Melioidosis is a tropical infectious disease caused by Gram-negative bacteria B. pseudomallei; it is widely distributed in the soil and water within endemic areas.

B. pseudomallei (the agent of Melioidosis) are related to the genus Burkholderiawhich includes another four species:B. cepacia,B. gladioli,B. pickettii and B. mallei [1] [2].

It is endemic in certain parts of the world including Southeast Asia and northern Australia [3].

Recent data indicate that it is now endemic to most of the Indian subcontinent, southern Chinese Mainland, Hong Kong (China), Chinese Taipei, Papua New Guinea, and other regions [4].

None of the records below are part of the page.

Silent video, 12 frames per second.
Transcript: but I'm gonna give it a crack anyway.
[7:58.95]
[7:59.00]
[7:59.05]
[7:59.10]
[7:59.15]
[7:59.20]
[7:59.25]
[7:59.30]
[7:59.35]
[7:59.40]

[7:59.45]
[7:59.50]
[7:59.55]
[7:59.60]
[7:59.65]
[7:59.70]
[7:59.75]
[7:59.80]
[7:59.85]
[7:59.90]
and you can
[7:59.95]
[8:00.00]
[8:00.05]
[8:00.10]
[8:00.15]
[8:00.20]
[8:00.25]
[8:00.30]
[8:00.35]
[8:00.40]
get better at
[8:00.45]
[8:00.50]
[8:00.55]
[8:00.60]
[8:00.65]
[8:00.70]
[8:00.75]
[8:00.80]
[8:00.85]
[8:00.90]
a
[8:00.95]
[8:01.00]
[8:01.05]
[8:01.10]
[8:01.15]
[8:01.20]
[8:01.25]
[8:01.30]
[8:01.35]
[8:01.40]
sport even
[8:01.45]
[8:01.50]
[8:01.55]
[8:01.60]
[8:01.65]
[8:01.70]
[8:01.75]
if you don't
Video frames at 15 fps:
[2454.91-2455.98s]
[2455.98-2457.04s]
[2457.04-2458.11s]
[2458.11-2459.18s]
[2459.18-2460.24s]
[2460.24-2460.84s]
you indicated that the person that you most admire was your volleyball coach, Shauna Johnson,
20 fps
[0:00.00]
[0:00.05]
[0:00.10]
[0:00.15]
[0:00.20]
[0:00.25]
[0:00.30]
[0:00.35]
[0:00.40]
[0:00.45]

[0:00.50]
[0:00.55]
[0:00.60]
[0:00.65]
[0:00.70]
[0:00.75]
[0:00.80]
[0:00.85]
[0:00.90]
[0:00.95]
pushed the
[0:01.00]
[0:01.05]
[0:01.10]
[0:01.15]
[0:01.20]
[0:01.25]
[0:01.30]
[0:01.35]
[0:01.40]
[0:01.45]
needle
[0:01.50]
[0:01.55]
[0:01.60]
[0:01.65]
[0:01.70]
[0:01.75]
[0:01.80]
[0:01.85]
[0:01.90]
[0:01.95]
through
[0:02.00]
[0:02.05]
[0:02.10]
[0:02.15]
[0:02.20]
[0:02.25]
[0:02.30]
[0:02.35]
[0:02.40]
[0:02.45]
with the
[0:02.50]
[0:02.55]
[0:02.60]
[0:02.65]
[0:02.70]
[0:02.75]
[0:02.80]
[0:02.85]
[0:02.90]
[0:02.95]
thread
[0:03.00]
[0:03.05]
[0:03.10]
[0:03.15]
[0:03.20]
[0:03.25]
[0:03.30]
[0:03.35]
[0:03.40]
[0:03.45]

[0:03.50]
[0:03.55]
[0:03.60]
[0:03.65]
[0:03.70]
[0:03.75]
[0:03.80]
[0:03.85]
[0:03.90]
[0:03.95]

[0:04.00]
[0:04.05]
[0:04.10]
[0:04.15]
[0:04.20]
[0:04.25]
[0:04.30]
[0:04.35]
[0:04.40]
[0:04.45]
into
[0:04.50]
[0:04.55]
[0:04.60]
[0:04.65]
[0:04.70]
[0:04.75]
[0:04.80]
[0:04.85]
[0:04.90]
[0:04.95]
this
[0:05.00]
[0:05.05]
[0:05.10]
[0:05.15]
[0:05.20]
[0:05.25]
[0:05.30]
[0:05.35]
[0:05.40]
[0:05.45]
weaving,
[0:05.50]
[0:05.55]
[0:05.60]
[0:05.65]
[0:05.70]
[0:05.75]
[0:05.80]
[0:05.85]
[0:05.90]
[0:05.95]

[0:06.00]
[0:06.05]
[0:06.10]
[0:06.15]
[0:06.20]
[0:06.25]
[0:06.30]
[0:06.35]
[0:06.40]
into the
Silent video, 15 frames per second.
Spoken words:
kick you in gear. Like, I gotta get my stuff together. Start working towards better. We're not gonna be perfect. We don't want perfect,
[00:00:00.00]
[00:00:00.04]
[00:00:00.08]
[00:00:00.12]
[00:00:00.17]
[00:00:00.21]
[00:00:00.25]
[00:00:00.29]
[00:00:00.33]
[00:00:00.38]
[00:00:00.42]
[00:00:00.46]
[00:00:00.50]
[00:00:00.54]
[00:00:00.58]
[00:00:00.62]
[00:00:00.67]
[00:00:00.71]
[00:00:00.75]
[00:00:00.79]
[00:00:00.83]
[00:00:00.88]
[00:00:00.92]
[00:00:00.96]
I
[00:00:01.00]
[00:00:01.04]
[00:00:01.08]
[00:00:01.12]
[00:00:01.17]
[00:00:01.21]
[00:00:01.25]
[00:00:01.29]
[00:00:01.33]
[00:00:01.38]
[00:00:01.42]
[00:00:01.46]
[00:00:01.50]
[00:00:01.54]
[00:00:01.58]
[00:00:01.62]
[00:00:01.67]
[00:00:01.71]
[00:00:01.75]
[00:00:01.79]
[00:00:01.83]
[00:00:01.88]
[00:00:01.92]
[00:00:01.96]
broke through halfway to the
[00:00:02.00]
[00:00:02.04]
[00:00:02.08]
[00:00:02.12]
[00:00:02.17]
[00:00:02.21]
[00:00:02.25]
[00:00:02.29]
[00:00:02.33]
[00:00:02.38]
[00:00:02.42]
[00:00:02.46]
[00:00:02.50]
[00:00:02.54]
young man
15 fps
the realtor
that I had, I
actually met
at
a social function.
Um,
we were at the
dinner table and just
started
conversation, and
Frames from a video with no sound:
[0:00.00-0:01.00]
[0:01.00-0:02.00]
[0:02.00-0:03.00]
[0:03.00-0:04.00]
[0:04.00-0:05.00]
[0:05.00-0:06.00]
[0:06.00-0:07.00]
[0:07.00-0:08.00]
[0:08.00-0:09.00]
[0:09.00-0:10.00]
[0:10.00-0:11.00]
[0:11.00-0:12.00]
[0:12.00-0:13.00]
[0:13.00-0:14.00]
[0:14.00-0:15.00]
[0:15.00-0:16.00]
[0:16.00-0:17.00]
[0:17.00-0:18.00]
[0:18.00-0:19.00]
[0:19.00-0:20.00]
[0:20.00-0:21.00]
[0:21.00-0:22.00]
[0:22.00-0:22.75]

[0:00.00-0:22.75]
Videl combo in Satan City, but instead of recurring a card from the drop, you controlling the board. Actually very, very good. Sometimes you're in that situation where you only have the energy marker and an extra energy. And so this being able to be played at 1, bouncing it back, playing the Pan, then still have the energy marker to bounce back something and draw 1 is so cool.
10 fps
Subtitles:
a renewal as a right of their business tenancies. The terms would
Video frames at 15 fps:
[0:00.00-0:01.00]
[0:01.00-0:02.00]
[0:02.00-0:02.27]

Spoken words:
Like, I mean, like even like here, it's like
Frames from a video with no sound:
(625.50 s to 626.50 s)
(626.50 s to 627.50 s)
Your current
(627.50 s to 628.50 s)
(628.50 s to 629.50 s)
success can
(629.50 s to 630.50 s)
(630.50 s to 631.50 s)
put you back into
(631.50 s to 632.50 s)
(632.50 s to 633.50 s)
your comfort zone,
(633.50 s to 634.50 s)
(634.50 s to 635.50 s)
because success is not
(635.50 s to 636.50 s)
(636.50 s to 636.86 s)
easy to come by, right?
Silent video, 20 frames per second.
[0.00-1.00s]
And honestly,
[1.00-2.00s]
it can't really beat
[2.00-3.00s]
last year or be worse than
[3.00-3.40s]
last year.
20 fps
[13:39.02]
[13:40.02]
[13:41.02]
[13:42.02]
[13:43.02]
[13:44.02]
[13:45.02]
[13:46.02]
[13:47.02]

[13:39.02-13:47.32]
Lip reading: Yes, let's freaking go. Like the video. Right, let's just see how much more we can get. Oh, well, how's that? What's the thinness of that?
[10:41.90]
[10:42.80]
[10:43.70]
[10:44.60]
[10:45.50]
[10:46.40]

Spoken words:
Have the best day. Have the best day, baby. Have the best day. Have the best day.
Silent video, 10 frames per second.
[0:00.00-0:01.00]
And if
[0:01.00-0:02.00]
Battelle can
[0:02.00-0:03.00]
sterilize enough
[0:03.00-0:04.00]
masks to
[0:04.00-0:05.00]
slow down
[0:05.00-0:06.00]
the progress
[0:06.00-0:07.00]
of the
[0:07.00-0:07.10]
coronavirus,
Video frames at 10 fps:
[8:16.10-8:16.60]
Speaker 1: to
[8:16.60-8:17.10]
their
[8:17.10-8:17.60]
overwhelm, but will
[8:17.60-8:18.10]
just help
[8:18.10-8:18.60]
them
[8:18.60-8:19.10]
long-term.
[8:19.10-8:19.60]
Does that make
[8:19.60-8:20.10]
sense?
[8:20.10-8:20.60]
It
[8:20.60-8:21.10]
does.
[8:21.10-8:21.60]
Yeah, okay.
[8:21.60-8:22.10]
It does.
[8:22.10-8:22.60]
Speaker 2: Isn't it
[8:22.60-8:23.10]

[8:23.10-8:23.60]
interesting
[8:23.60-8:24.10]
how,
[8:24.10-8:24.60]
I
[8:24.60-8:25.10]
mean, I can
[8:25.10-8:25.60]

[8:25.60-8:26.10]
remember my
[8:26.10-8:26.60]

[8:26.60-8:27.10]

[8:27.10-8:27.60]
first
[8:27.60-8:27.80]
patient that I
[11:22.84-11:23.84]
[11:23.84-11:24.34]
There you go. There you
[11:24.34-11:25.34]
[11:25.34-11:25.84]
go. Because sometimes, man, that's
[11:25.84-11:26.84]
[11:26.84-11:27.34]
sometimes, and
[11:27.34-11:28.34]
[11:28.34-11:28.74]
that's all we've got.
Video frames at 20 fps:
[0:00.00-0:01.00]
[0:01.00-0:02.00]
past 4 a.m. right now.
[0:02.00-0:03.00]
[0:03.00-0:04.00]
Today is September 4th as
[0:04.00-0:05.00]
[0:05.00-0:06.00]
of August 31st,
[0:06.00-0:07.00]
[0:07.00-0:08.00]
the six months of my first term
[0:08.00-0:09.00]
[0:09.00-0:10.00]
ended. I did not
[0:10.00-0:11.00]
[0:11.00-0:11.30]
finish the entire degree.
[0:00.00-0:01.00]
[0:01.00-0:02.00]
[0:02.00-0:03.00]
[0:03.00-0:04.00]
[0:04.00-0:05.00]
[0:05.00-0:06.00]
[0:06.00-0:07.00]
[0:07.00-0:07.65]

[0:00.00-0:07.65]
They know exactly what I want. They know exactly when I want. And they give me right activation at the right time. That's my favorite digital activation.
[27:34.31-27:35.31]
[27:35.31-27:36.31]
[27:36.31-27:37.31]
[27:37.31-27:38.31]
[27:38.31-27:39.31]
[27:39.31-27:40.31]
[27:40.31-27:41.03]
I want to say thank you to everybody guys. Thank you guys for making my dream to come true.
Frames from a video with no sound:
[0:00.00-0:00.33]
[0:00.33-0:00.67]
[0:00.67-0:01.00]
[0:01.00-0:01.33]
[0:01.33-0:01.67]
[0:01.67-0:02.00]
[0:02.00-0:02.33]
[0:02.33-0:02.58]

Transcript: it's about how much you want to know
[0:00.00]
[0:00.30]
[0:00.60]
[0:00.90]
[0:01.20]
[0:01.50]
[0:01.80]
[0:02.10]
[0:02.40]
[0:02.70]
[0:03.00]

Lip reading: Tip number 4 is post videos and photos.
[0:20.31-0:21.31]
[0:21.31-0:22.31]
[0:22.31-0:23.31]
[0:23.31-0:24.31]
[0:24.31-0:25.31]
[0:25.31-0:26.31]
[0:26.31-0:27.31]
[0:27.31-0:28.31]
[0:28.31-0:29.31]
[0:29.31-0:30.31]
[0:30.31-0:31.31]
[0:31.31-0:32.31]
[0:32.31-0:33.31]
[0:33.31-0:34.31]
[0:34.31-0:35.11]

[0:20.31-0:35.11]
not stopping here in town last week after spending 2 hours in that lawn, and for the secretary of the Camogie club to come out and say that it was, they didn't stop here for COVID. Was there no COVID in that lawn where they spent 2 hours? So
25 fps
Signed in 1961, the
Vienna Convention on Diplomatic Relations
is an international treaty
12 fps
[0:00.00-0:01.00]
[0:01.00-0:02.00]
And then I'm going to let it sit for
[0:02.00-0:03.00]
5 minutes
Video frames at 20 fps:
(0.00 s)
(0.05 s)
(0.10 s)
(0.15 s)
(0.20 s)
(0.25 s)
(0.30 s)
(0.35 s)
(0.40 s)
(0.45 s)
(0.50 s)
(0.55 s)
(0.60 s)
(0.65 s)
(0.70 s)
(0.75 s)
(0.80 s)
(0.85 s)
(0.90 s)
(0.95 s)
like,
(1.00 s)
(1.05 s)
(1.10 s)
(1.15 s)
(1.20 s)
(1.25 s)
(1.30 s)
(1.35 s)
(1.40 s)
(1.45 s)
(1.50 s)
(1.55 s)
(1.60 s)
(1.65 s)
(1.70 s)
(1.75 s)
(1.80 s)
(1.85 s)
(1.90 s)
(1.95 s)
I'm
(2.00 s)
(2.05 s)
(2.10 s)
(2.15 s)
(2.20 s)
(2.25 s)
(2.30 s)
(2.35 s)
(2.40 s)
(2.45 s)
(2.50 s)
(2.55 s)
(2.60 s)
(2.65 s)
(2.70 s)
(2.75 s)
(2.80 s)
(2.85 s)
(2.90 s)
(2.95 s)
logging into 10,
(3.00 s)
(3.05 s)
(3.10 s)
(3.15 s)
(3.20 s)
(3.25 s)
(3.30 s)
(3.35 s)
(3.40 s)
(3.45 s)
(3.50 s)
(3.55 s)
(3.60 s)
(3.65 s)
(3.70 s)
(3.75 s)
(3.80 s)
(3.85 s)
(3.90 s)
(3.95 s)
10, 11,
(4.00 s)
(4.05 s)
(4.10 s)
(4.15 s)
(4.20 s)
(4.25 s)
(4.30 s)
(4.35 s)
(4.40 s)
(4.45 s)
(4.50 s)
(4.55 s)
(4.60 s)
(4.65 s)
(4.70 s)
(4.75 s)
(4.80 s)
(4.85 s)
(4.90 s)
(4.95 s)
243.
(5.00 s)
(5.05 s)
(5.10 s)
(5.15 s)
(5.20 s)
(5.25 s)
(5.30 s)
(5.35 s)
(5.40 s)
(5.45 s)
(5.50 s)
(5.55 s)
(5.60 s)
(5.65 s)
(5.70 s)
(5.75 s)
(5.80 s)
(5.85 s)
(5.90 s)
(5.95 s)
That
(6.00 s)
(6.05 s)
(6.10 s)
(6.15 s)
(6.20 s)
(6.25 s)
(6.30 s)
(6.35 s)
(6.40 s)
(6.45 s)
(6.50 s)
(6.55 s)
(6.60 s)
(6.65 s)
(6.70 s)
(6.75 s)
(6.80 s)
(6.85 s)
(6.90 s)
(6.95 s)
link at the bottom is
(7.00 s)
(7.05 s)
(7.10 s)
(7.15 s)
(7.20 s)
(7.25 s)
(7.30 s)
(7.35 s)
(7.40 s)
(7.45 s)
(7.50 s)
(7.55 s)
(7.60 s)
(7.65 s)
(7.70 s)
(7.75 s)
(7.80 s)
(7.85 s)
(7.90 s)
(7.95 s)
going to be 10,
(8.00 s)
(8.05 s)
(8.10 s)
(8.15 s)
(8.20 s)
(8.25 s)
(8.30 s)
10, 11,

Qatar is a peninsula in Arabian Gulf with estimated population of 2,881,060 million till March 2022, the number of economically active population doubled three times in 14 years (from 444.133 in 2004 to 2.097 million in 2018). This unprecedented growth resulted primarily from the recruitment of large numbers of foreign workers needed for the country’s ambitious development plans. Most of this workforce is from Southeast Asia and Indian subcontinent [5].

Most cases reported in other regions were acquired during residence in or travel to disease-endemic regions. In our country it was reported once before [6].

We think that there is no local transmission of the disease, and all cases are imported cases.

Melioidosis has different presentations including latent infection, local cutaneous lesions, sub-acute pneumonia, focal organ abscess, Musculo-skeletal infection, and lethal fulminant pneumonia [3] [4] [7] [8] [9] [10].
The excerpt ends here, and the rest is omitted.